The concept of ‘identity’ has undergone radical changes in the recent years. Starting from cultural  to linguistic  to regional identity- all of them have undergone significant shifts and scholars attribute such changes to the ‘crisis of identity’. The research on identities has drawn the attention of researchers from various domains of Humanities and Social Sciences. Among these, linguistic research on identity has been more extensive as there are various socio-economic issues involved with the term ‘identity’ and it has been deeply rooted at the very core of language and society. My study on language and identity focuses on the current perspectives on concept of identity and its strong correlations with culture and language. It explores some significant theoretical insights and empirical findings vis-à-vis language, culture and identity.
Social identity encompasses participant roles, positions, relationships, reputations, and other dimensions of social personae, which are conventionally linked to epistemic and affective stances. We use language as individuals though it has a social history attached to it which identifies us as an individual, member of a group/s, community or nation. Within the interactional identity discourses framework, the network of identities, like age, gender, ethnicity, and geographical background are communicatively produced and positioned. My attempts are to examine how individual and group identities are articulated through language and how preserving one’s language results in preserving one’s repertoire of identities.
The empirical evidences are based on the Odia ethnic group who comprise the diaspora in the national capital of India. The Odia speaking population here is treated as a depressed community which is poor and deprived of many present day luxuries. Most often their image is built upon the general notion of a poor state which is always affected by floods and cyclones. Many of the city dwellers in NCR assume that Odias are a community who always struggle for the livelihood. They are made fun of their regional accent while speaking Hindi or English. Moreover, Odia as a full-fledged independent language often misunderstood as a part of Bangla which has better world presence and recognition. In spite of having a rich heritage of art and culture of Odisha this state doesn’t have a strong global presence due to lack of good representatives. However, the situation seems to be encouraging these days due to the participation of Odias in various domains that include sports, politics, IT sector and education in national as well as global level.  The results of my study on the issue of language and identity explicate that the impacts of globalization and internet applications have influenced the linguistic identities.
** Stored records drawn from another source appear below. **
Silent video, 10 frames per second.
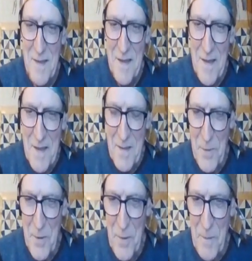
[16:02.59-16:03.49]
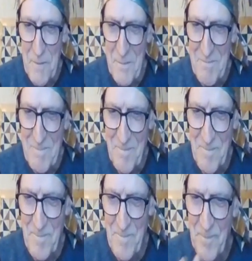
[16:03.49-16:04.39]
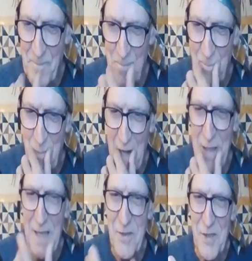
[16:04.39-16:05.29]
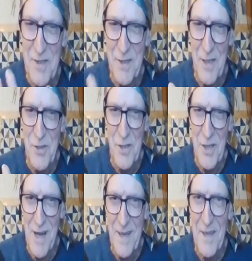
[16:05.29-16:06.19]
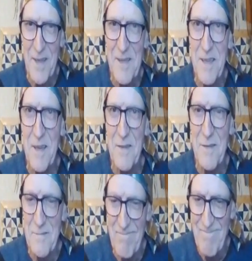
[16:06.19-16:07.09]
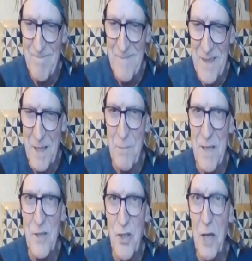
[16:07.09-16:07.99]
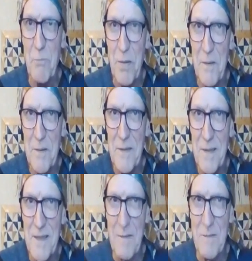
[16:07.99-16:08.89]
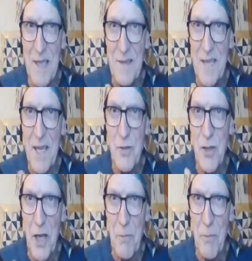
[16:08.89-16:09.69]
You know, how can such ideas can be shaped, can take shape?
Despite the increase of global presence of Odisha, Odia as a language is facing some serious existence threat. The new generations Odias are not aware of their identity because of the very little use Odia language in the family space. My contention is that if such a trend continues, the day is not far when multicultural and multilingual Odia diaspora will soon lose its Odia identity and will be identified as a part of the larger linguistic community of Hindi speakers.